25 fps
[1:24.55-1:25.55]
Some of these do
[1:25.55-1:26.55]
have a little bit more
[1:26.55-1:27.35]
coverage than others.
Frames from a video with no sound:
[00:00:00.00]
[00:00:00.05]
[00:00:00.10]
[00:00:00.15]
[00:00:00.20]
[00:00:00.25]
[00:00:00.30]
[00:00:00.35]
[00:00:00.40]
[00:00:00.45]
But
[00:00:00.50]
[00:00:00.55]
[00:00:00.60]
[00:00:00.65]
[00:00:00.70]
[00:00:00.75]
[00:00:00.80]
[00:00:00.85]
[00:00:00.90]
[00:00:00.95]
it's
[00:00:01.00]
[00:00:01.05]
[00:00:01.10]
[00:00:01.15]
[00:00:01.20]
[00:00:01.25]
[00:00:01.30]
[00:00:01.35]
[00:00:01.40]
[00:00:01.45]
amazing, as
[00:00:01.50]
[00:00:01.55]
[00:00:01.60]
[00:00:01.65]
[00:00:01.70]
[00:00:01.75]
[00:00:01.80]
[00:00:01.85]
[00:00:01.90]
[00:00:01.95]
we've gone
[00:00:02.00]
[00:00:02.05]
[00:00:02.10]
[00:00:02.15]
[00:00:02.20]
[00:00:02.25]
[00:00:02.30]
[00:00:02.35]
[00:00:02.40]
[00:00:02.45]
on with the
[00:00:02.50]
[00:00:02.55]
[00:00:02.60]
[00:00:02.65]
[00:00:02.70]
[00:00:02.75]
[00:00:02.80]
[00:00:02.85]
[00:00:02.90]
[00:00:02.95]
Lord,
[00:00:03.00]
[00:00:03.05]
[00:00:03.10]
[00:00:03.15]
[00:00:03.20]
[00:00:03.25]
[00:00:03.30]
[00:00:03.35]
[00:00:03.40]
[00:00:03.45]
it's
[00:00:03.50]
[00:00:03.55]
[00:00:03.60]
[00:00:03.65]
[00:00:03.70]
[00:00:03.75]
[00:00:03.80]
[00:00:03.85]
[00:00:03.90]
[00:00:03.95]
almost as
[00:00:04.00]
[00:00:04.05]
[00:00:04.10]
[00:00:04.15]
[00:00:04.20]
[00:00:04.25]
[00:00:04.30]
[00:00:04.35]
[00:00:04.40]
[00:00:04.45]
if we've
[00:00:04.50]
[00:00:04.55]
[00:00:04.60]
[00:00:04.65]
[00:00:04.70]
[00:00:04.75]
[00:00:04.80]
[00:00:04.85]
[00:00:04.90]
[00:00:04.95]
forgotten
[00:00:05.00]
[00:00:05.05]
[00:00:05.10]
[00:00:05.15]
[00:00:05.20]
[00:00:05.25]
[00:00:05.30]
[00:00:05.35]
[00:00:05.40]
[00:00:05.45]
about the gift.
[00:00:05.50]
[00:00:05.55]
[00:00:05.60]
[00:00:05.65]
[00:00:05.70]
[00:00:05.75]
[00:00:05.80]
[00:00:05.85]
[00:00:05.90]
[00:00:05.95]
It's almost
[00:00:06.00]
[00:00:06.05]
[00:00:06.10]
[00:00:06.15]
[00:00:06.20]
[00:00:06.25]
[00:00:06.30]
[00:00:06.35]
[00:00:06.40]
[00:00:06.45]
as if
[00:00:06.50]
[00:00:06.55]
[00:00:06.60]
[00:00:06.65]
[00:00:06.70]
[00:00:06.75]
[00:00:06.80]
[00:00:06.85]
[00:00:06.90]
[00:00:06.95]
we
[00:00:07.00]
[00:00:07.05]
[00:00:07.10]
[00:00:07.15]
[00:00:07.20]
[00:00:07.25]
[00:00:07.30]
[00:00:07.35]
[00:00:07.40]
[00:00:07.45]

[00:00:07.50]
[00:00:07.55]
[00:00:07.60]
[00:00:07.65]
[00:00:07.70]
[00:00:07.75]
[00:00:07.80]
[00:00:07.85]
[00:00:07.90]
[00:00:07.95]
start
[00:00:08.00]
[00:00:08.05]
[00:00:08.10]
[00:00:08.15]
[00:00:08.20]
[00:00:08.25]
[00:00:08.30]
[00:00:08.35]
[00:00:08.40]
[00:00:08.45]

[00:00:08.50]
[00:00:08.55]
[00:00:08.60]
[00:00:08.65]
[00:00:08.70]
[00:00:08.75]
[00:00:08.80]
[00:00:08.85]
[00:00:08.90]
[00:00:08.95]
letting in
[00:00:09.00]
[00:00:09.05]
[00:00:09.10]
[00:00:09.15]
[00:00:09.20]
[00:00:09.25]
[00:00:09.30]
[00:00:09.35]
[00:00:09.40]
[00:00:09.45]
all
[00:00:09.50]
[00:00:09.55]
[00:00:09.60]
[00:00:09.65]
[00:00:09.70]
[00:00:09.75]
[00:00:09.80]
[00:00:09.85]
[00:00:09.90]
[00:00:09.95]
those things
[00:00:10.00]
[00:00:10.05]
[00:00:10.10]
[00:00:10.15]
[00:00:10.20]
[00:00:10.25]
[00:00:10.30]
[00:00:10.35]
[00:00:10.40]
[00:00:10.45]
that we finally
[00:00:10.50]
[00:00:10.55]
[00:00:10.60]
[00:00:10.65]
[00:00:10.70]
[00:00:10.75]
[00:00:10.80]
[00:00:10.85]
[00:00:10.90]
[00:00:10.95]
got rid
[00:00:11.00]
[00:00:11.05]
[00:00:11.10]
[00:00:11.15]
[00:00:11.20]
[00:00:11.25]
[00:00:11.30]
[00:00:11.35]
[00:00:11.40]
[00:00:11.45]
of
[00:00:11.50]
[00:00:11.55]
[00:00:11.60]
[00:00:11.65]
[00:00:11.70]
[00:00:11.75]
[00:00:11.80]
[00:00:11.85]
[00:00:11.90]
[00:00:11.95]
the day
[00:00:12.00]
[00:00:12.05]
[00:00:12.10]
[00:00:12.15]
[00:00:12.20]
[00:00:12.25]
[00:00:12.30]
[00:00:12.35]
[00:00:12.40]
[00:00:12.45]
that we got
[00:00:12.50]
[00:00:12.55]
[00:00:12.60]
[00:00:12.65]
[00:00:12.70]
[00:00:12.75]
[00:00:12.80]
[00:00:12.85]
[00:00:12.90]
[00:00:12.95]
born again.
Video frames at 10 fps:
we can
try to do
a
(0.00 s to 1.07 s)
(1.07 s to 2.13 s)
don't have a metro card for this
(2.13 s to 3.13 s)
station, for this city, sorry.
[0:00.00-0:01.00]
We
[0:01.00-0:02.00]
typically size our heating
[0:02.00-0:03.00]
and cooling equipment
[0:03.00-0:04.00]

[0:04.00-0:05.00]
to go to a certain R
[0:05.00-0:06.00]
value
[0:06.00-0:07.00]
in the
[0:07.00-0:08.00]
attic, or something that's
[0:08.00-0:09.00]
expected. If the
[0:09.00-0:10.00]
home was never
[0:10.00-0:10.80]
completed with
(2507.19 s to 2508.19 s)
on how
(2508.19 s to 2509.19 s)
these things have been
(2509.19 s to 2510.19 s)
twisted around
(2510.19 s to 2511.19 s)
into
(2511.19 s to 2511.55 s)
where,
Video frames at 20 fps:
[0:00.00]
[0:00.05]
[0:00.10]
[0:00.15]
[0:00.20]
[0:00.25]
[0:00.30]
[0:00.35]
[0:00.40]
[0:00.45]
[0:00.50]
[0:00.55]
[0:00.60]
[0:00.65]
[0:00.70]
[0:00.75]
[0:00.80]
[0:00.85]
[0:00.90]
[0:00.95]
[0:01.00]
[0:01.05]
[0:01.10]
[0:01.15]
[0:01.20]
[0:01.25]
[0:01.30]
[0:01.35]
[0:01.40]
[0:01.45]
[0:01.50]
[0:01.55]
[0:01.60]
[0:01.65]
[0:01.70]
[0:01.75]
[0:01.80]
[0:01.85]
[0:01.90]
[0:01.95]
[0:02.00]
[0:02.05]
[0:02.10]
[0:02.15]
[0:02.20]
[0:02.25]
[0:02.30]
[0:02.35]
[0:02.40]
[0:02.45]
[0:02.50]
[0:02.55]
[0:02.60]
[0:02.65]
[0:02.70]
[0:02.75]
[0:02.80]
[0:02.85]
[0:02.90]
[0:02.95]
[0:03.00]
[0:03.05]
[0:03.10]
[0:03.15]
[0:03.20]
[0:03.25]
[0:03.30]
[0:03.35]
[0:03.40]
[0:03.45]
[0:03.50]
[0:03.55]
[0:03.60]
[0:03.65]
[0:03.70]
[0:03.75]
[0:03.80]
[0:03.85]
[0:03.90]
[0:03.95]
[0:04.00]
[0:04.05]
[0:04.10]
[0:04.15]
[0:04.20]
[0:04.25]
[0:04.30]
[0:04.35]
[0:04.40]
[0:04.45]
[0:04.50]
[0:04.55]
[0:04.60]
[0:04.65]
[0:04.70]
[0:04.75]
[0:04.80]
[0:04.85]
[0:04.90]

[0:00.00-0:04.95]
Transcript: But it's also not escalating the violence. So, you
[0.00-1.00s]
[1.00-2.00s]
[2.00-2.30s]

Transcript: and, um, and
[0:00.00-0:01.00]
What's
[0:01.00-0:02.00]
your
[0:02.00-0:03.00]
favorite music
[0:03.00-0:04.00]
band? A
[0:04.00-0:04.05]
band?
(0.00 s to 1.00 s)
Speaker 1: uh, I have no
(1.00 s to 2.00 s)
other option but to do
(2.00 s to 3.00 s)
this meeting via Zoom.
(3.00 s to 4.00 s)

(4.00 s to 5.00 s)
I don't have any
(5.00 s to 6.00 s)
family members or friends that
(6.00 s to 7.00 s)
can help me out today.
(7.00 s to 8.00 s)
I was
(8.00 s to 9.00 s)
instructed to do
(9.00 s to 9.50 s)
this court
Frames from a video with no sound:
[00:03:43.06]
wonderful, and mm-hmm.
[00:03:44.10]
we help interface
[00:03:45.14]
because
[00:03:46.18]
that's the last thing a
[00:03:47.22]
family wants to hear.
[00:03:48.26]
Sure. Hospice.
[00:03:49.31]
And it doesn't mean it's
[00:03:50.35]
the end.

......

→ Your objective
From the records above, print exactly the lines that run from the line with "[00:00:05.55]" to the line with "[00:00:07.60]", inclusive.

→ Task solution
[00:00:05.55]
[00:00:05.60]
[00:00:05.65]
[00:00:05.70]
[00:00:05.75]
[00:00:05.80]
[00:00:05.85]
[00:00:05.90]
[00:00:05.95]
It's almost
[00:00:06.00]
[00:00:06.05]
[00:00:06.10]
[00:00:06.15]
[00:00:06.20]
[00:00:06.25]
[00:00:06.30]
[00:00:06.35]
[00:00:06.40]
[00:00:06.45]
as if
[00:00:06.50]
[00:00:06.55]
[00:00:06.60]
[00:00:06.65]
[00:00:06.70]
[00:00:06.75]
[00:00:06.80]
[00:00:06.85]
[00:00:06.90]
[00:00:06.95]
we
[00:00:07.00]
[00:00:07.05]
[00:00:07.10]
[00:00:07.15]
[00:00:07.20]
[00:00:07.25]
[00:00:07.30]
[00:00:07.35]
[00:00:07.40]
[00:00:07.45]

[00:00:07.50]
[00:00:07.55]
[00:00:07.60]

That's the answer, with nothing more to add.